─── DATA EXTRACT ───

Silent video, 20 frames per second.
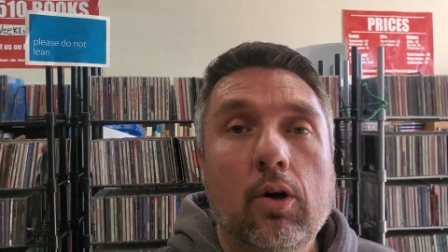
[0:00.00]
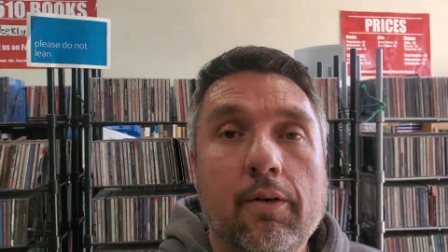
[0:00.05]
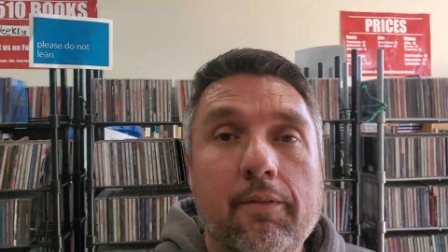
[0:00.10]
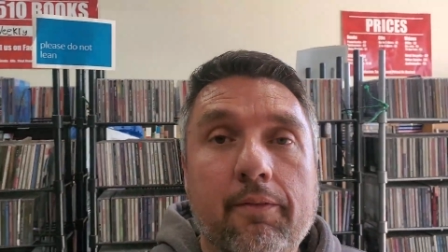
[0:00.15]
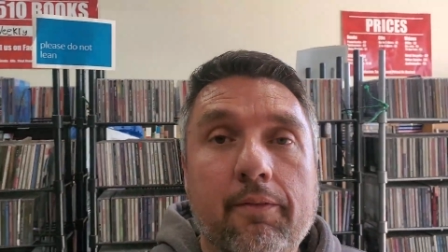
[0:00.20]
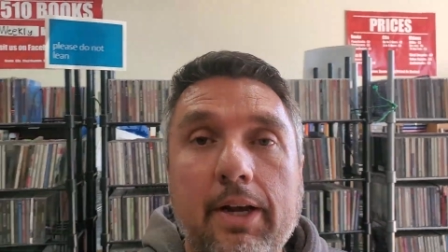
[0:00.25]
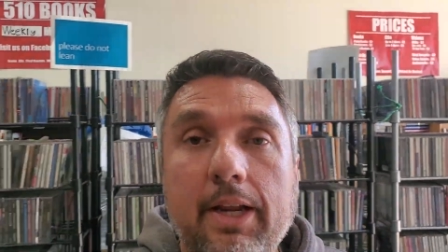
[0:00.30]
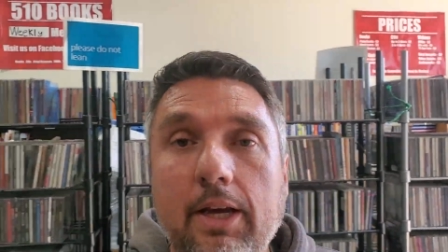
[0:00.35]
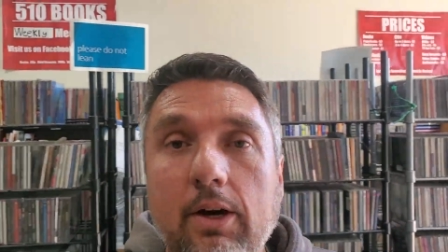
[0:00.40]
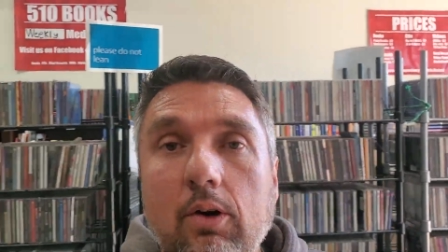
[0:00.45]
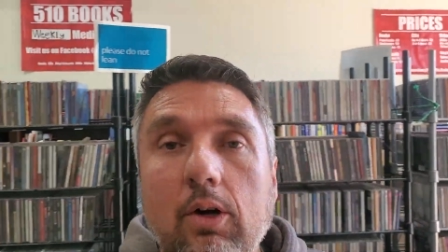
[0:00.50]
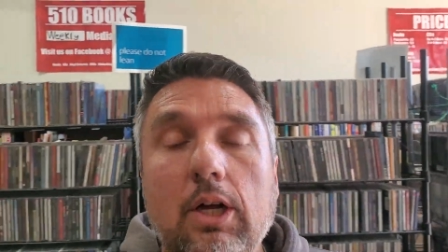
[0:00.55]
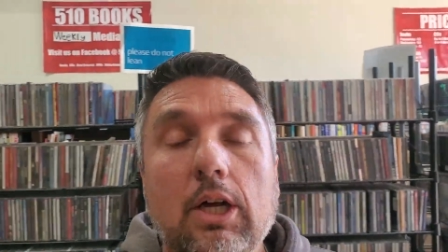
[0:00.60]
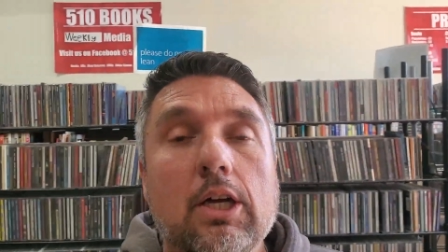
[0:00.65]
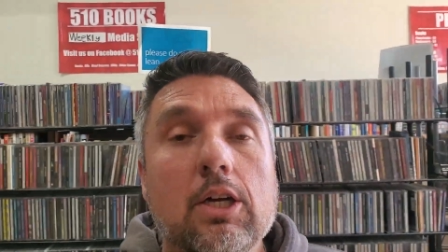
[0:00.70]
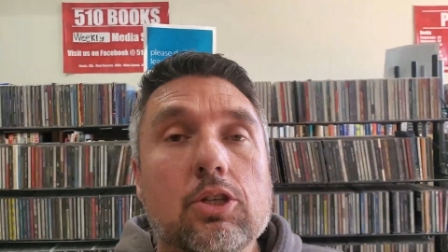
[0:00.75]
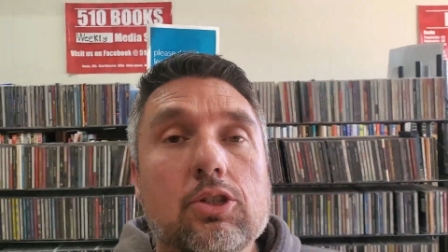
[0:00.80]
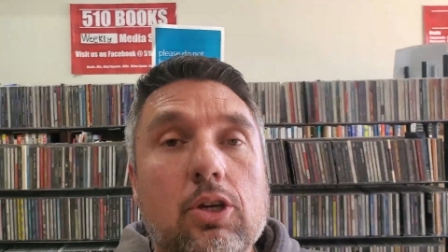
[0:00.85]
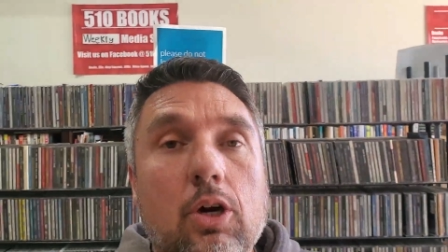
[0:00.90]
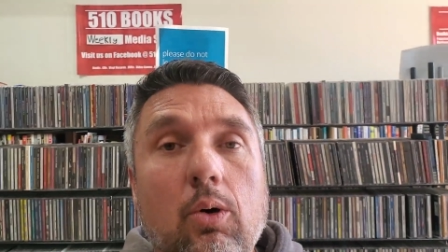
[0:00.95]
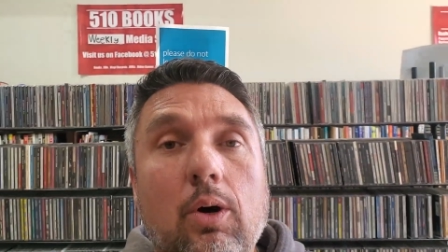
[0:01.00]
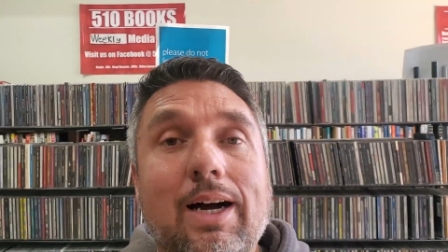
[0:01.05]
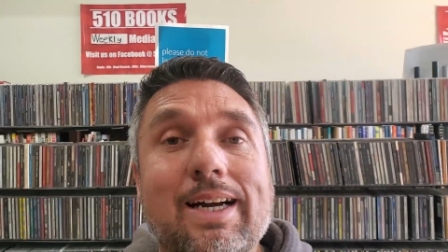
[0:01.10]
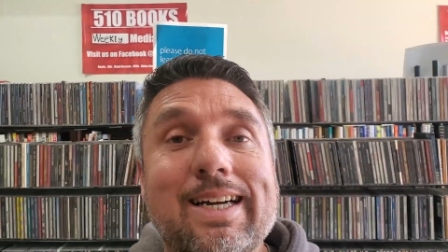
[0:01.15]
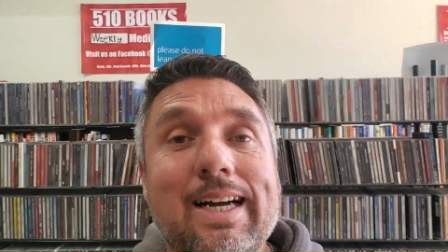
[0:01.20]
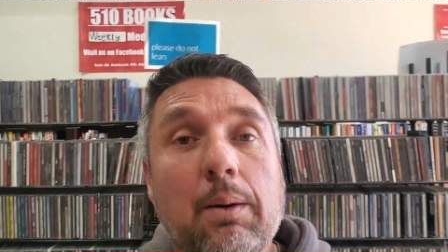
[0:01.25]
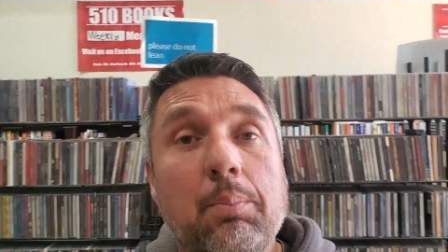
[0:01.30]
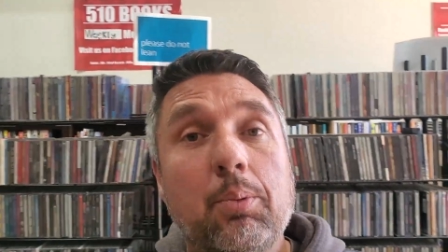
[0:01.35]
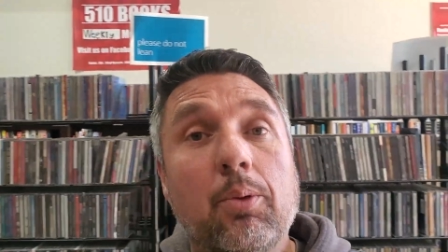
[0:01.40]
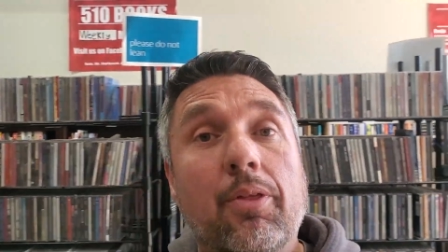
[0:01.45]
on video. So a
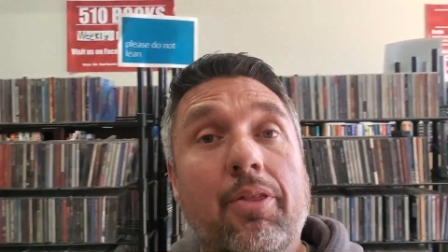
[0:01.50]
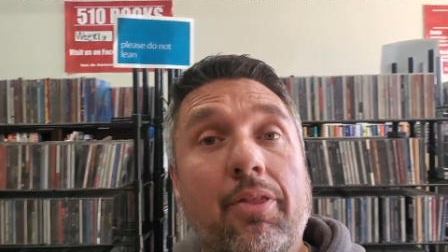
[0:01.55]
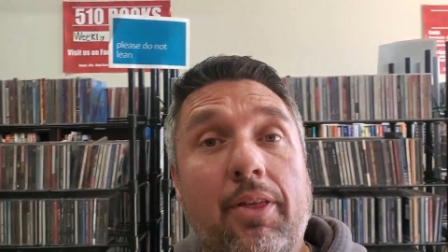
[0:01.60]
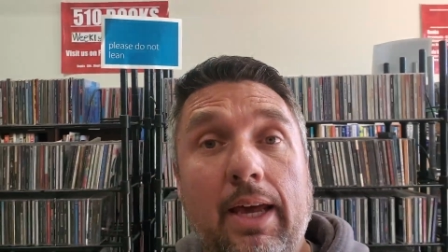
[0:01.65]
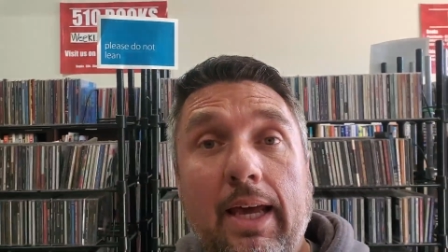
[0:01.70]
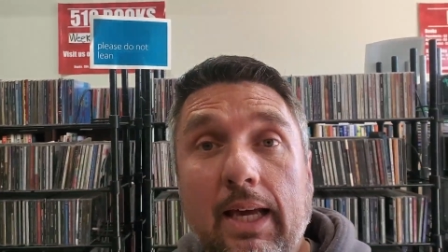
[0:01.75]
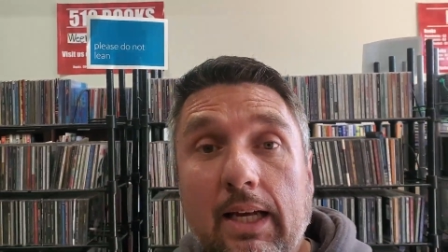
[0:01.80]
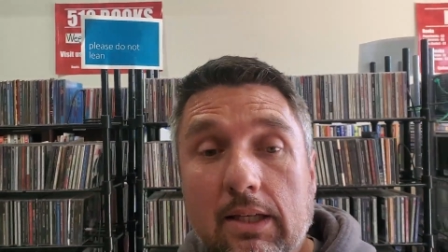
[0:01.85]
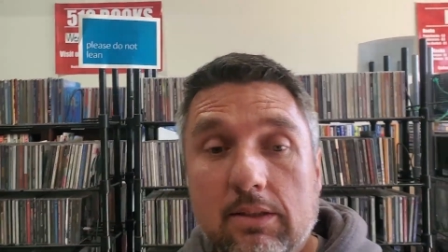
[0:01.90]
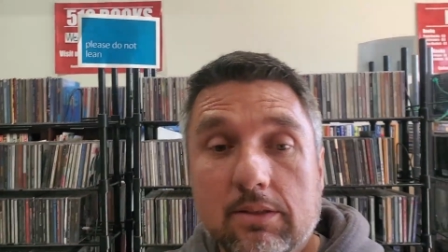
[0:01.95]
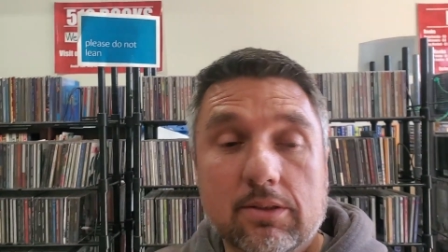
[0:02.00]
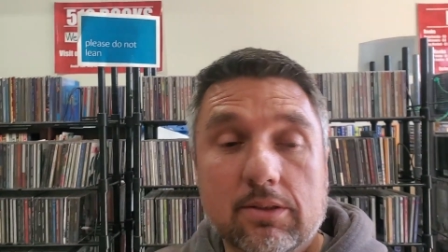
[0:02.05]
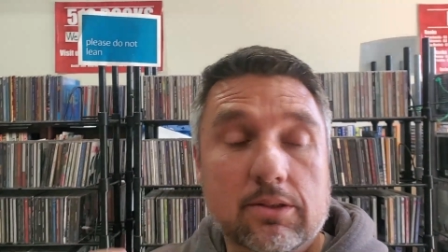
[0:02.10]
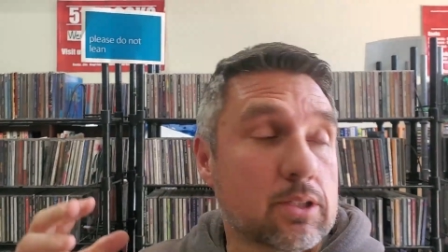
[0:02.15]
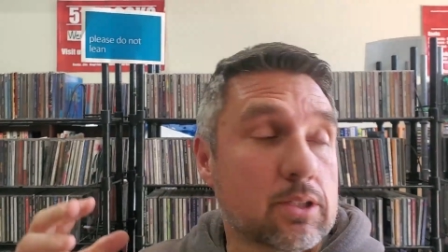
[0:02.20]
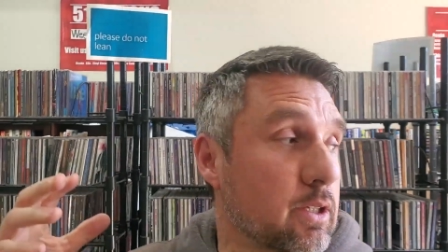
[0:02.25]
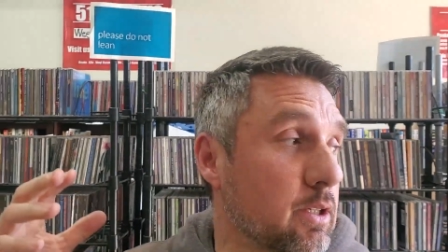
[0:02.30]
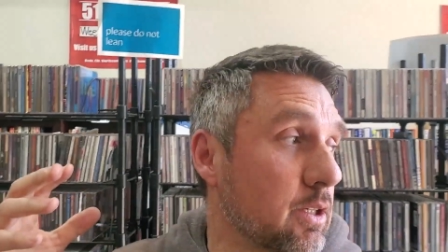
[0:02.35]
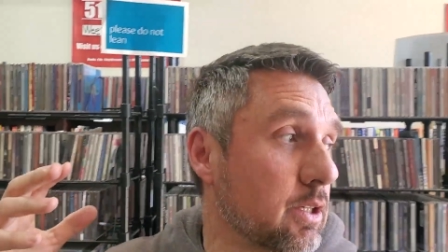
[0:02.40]
couple things.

───

● **EXERCISE OBJECTIVE**
When you transcribe the entries, reproduce each line exactly and skip any picture.

● **RESULT OF THE TASK**
Silent video, 20 frames per second.
[0:00.00]
[0:00.05]
[0:00.10]
[0:00.15]
[0:00.20]
[0:00.25]
[0:00.30]
[0:00.35]
[0:00.40]
[0:00.45]
[0:00.50]
[0:00.55]
[0:00.60]
[0:00.65]
[0:00.70]
[0:00.75]
[0:00.80]
[0:00.85]
[0:00.90]
[0:00.95]
[0:01.00]
[0:01.05]
[0:01.10]
[0:01.15]
[0:01.20]
[0:01.25]
[0:01.30]
[0:01.35]
[0:01.40]
[0:01.45]
on video. So a
[0:01.50]
[0:01.55]
[0:01.60]
[0:01.65]
[0:01.70]
[0:01.75]
[0:01.80]
[0:01.85]
[0:01.90]
[0:01.95]
[0:02.00]
[0:02.05]
[0:02.10]
[0:02.15]
[0:02.20]
[0:02.25]
[0:02.30]
[0:02.35]
[0:02.40]
couple things.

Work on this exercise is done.